INPUT -
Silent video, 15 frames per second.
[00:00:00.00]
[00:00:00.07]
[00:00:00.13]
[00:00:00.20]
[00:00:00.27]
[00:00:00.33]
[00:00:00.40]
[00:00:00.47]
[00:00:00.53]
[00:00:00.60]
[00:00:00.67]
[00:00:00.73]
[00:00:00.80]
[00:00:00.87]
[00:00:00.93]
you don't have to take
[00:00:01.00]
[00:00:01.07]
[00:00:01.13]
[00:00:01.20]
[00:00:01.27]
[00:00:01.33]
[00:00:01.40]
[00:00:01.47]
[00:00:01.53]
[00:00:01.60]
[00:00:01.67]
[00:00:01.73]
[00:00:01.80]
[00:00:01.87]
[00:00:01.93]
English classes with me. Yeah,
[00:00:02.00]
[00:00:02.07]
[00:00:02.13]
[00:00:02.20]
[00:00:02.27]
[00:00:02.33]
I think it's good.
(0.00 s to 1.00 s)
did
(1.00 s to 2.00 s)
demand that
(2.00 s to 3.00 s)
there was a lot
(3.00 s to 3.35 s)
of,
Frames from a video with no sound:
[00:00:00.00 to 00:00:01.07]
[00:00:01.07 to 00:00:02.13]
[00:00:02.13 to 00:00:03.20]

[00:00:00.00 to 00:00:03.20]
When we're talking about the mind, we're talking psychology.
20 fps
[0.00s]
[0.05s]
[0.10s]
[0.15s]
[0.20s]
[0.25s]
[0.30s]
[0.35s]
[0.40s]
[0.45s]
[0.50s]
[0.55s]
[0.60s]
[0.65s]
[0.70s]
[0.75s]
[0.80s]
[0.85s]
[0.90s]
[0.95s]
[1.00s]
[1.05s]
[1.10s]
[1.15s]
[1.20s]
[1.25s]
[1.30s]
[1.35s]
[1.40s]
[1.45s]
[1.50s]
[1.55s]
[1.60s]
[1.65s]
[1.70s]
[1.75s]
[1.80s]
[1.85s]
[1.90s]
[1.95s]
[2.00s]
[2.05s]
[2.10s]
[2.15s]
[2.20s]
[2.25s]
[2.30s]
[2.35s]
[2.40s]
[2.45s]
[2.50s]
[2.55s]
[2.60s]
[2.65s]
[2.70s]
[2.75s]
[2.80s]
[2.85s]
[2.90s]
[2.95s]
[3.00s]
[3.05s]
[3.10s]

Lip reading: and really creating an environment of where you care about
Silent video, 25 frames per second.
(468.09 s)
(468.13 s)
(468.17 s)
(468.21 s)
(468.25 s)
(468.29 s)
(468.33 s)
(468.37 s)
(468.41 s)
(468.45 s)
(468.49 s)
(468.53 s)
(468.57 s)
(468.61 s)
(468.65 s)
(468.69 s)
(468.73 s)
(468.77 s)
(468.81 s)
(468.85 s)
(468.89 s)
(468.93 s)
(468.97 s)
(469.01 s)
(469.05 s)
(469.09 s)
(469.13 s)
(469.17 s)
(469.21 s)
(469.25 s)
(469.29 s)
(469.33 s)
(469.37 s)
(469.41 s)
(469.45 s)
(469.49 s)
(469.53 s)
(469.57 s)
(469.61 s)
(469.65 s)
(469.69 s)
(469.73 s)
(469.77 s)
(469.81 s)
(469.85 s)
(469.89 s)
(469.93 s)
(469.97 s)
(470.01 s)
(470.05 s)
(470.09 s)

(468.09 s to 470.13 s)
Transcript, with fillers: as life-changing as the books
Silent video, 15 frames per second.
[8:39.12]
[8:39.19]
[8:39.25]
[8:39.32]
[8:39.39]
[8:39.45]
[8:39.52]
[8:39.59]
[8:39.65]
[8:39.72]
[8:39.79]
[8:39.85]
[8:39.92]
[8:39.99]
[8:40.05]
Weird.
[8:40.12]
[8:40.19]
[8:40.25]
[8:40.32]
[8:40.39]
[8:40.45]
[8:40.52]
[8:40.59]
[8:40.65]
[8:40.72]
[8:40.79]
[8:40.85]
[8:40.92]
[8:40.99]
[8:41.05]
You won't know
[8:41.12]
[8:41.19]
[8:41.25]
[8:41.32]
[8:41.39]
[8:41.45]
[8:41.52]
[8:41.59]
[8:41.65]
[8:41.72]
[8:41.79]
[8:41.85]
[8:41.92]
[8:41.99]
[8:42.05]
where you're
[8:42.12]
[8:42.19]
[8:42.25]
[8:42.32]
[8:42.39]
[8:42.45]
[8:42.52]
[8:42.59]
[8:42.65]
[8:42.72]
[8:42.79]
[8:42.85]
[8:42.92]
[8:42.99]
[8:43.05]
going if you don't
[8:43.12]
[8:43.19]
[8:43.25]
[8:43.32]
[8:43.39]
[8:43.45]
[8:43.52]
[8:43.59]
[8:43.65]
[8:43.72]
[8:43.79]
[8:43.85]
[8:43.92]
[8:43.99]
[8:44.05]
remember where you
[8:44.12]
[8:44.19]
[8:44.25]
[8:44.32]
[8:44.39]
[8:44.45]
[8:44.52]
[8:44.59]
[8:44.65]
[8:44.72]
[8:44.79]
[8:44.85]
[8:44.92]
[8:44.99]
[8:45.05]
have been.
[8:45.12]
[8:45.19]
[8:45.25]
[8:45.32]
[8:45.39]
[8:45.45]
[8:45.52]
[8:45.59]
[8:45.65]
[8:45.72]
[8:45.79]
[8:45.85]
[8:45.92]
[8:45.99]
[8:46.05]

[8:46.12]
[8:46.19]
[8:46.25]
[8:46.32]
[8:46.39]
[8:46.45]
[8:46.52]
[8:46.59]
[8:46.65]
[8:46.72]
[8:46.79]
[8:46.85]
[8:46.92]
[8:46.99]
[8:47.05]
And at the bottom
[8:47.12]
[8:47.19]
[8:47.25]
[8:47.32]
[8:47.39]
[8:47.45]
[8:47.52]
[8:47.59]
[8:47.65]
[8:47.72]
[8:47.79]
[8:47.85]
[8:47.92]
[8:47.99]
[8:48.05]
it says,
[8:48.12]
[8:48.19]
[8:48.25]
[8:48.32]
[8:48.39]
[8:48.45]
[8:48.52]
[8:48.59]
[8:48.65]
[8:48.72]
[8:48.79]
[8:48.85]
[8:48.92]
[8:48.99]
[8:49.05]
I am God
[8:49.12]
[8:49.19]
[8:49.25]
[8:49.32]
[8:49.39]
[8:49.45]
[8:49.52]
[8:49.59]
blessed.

TASK DETAILS - Above are the records; please copy exactly their first line and each line after it through the line containing "[00:00:02.27]", and no line after that.

REPLY TO THE EXERCISE -
Silent video, 15 frames per second.
[00:00:00.00]
[00:00:00.07]
[00:00:00.13]
[00:00:00.20]
[00:00:00.27]
[00:00:00.33]
[00:00:00.40]
[00:00:00.47]
[00:00:00.53]
[00:00:00.60]
[00:00:00.67]
[00:00:00.73]
[00:00:00.80]
[00:00:00.87]
[00:00:00.93]
you don't have to take
[00:00:01.00]
[00:00:01.07]
[00:00:01.13]
[00:00:01.20]
[00:00:01.27]
[00:00:01.33]
[00:00:01.40]
[00:00:01.47]
[00:00:01.53]
[00:00:01.60]
[00:00:01.67]
[00:00:01.73]
[00:00:01.80]
[00:00:01.87]
[00:00:01.93]
English classes with me. Yeah,
[00:00:02.00]
[00:00:02.07]
[00:00:02.13]
[00:00:02.20]
[00:00:02.27]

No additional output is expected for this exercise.